5. Discussion: a conditional perspective

Current evidence supports a conditional view toward the relationship between language and cognition. Language influences cognition across domains, but the observed persistence varies by domain and method. Behavioral paradigms suggest most linguistic modulations require concurrent language involvement, whereas ERP studies show earlier and implicit modulations, implying that language can shape perceptual and conceptual processing at preconscious levels. In particular, VIP findings are critical because they potentially separate effects dependent on active inner speech from those rooted in deeper representational restructuring.

Moving beyond a monolithic notion of “language,” these findings demonstrate a continuum of influence from lexical labels to grammatical and metaphorical structures (see Figure 3.). At the lexical level, words and morphemes are symbolic form–meaning pairings [47, 48]. From a constructionist perspective, lexical labels simply map words onto perceptual categories (e.g., blue to a region of color space, two to a discrete quantity) without reconceptualizing internal structure. Therefore, labeling could help with sharpening distinction and enhancing memory, but are arbitrary, unstructured, and tend to rely on online verbal modulation. For instance, LR advantages in the color domain often disappear under verbal interference [35], and numerical cognition show similar online dependency [4, 5].

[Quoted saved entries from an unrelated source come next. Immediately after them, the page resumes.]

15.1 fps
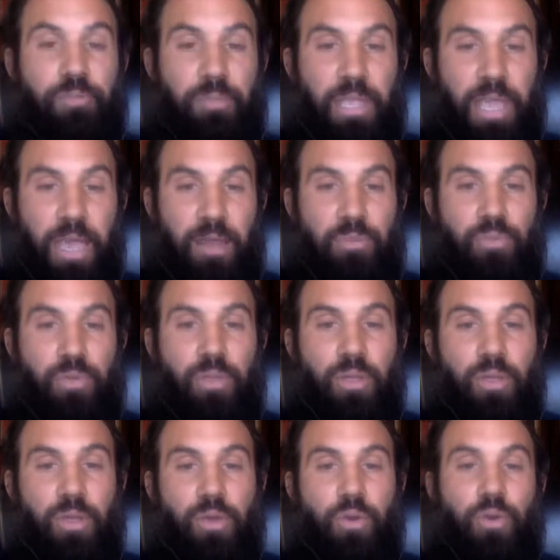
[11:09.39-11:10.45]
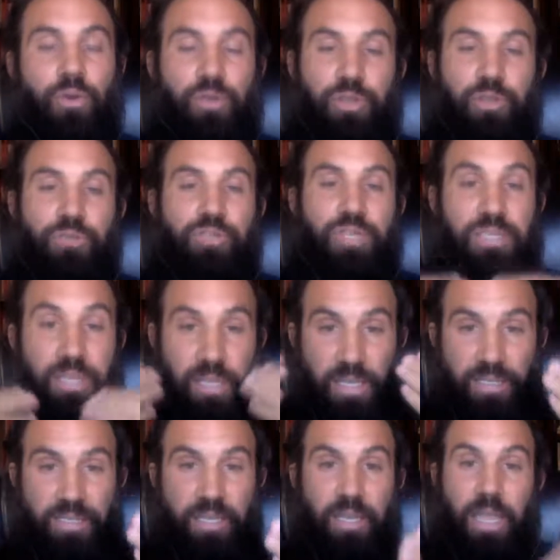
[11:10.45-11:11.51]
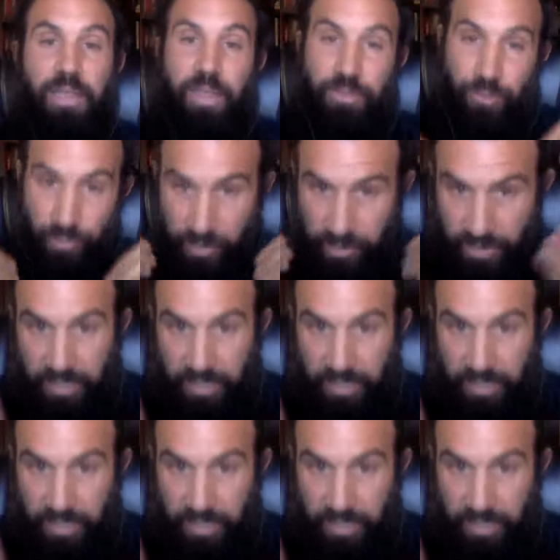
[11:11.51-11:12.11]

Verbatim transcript: from the animal? Or do you just listen and then doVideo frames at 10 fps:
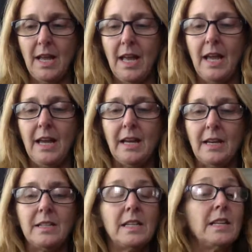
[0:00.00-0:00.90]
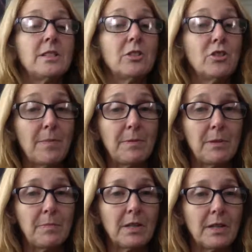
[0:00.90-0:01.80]
and it's a chapter
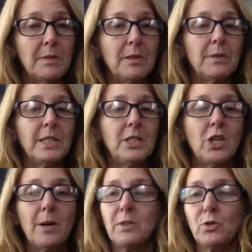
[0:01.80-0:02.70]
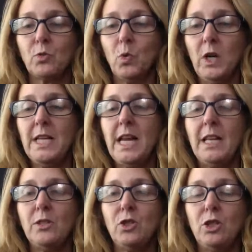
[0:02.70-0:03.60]
book. I'm going to read chapters 1
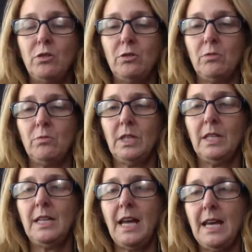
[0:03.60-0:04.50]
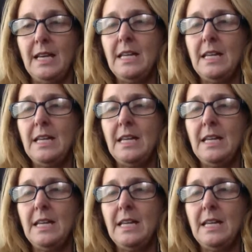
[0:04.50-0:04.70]
and 2 today,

At the grammatical level, linguistic structures encode relations and perspectives (e.g., aspect, voice, thematic roles) in obligatory and structural ways, showing a more stable influence on conceptualization than lexical labels. The mixed VIP evidence supports this interpretation: although motion-event encoding depends on overt language and disappears under verbal interference [7], grammatical gender effects persist [8]. This persistence may arise from the conceptual projection that grammatical gender shares with metaphor, in which abstract qualities (e.g., masculinity or femininity) are extended to inanimate objects. However, unlike metaphor, grammatical gender is a morphosyntactic system, which is form-based, automatic, and deeply embedded in sentence structure. These findings locate grammar at an intermediate level of LR, which is not entirely independent of utterance.

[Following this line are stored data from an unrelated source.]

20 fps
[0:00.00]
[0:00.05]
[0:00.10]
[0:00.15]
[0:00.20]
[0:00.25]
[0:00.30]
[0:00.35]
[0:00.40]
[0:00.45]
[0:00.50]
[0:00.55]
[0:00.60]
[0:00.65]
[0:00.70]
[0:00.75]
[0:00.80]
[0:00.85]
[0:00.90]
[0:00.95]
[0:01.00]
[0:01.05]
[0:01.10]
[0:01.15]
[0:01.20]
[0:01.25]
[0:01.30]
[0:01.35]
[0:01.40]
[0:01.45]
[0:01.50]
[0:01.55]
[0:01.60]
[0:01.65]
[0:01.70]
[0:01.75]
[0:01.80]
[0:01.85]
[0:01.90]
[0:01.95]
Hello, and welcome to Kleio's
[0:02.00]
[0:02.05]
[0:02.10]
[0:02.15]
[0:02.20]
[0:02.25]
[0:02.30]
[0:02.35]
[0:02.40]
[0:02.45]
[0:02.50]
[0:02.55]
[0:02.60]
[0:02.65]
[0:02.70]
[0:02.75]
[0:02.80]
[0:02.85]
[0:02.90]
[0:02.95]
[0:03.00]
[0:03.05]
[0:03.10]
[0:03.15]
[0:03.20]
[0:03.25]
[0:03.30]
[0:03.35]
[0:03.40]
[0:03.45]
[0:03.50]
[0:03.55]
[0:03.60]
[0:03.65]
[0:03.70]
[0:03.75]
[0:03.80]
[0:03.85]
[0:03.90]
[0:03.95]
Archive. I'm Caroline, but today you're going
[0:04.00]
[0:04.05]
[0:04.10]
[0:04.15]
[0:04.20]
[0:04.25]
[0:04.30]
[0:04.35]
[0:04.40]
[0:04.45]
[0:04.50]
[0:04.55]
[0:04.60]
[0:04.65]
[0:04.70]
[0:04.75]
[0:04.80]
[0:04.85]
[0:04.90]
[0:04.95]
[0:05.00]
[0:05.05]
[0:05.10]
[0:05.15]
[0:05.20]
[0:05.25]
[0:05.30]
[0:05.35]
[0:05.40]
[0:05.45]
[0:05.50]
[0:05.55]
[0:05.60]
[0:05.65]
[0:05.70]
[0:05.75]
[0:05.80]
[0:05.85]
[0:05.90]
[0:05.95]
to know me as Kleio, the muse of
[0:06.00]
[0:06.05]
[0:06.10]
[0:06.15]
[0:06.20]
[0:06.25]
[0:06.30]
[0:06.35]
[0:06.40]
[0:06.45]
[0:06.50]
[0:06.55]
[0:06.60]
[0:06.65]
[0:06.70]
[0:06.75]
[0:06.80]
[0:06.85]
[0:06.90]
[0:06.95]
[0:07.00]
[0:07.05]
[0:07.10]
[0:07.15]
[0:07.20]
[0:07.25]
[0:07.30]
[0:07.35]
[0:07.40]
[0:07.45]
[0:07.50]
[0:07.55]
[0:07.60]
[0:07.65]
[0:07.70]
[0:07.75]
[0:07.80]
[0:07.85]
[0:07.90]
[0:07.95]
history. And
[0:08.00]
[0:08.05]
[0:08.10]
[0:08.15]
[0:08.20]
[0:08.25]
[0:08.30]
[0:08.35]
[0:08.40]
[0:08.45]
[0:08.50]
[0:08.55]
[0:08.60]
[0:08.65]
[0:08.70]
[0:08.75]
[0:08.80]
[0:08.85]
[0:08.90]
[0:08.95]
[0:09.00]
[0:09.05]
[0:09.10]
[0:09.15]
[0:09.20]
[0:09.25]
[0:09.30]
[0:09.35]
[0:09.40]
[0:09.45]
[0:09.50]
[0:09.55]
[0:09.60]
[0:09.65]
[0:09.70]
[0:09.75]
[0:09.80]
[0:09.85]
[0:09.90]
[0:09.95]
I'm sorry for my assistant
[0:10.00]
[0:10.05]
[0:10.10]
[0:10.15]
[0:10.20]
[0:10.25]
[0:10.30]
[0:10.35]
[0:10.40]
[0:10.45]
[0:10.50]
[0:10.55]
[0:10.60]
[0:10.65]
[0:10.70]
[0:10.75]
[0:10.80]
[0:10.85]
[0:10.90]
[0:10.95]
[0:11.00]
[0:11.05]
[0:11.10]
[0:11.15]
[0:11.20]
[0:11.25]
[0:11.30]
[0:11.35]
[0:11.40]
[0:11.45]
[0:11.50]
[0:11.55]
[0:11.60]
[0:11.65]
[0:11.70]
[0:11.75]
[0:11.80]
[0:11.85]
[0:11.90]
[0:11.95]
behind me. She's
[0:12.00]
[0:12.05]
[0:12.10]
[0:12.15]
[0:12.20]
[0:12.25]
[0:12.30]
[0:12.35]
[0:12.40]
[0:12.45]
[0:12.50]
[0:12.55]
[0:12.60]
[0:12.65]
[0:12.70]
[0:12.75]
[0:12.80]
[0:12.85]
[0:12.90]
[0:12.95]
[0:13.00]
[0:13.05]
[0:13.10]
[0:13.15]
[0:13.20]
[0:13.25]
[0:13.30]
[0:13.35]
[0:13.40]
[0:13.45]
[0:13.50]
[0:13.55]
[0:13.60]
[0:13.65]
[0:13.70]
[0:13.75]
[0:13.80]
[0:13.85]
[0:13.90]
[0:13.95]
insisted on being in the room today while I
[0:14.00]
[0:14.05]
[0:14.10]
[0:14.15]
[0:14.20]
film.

At the metaphorical level, language extends beyond literal reference, usually using concrete, embodied schemas to conceptualize abstract domains, which is a central premise of Conceptual Metaphor Theory [49]. This claim has been empirically supported by behavioral, developmental, and neuro-scientific research. In this view, conceptual mappings reorganize conceptual structure and are not tied to surface form and overt language use, enabling operating below the level of conscious access and guiding cognitive organization even in non-verbal tasks. For instance, studies focused on metaphorical mapping have shown that spatial metaphors for pitch (“thick/thin” vs. “high/low”) and time (“long/short” vs. “small/big”) still influence nonverbal judgments under verbal interference [28, 40]. The persistence under verbal suppression marks the deepest level of LR effect, in which language shapes cognition implicitly and representationally.

6. Conclusion

The present review reconciles seemingly conflicting evidence from VIP and ERP studies by offering a distinct perspective on behavioral outcomes and underlying cognitive processes. Based on this proposal, ERP and VIP evidence support a hierarchical view of LR. Different levels of linguistic devices have different levels of modulation that differ in their degree of automaticity, representational depth, and temporal persistence. VIP identifies whether the effects depend on active linguistic support, whereas ERP uncovers implicit, preconscious biases in neural processing.

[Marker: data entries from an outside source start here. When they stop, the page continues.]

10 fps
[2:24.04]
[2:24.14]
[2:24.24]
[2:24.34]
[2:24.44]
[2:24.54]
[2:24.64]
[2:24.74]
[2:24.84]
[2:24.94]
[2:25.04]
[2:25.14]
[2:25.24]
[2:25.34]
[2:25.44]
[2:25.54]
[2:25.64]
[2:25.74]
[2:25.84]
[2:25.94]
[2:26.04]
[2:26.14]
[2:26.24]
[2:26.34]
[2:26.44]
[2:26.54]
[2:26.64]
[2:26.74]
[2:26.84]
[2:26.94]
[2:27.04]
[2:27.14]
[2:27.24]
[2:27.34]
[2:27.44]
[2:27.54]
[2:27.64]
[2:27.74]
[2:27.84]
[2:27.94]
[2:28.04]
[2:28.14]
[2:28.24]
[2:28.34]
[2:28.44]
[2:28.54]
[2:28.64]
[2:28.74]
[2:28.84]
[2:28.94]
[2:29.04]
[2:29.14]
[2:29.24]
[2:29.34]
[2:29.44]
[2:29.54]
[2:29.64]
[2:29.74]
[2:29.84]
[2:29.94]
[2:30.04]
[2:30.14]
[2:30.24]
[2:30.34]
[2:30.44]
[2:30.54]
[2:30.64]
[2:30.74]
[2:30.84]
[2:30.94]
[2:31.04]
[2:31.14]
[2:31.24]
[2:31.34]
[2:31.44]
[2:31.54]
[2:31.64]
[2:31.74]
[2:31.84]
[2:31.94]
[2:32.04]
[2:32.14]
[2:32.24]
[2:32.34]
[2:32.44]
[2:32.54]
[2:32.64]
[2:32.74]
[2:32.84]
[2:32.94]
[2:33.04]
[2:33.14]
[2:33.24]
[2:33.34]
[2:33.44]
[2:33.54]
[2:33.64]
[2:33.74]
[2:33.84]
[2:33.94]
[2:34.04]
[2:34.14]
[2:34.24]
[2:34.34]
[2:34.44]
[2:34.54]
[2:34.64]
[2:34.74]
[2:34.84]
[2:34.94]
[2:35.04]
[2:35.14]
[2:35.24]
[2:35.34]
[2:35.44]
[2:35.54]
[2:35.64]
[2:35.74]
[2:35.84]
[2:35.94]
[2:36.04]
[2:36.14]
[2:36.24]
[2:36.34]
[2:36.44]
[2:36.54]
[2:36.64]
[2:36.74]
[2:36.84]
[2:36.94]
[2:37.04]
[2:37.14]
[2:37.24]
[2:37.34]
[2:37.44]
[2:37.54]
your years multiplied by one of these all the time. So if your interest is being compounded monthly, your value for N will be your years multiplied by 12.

Future work should more systematically integrate behavioral and neural measures within the same experimental frameworks, while carefully manipulating task demands, conceptual domain, and temporal resolution. Such designs will allow researchers to map more precisely the conditions under which linguistic influences are “disappearing” at the behavioral level yet remain “hidden” in neurocognitive activity. The central question in this field is no longer to ask whether language modulates thought, but to investigate when, how, and at what level such modulation occurs.